* WHAT THE TASK REQUIRES
The response must reproduce every record in full.

RECORD SET Start Marker

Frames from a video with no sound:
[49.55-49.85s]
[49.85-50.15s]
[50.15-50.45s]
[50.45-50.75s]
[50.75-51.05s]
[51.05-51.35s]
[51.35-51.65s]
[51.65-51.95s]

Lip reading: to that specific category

RECORD SET End Marker

* ANSWER SPACE
Frames from a video with no sound:
[49.55-49.85s]
[49.85-50.15s]
[50.15-50.45s]
[50.45-50.75s]
[50.75-51.05s]
[51.05-51.35s]
[51.35-51.65s]
[51.65-51.95s]

Lip reading: to that specific category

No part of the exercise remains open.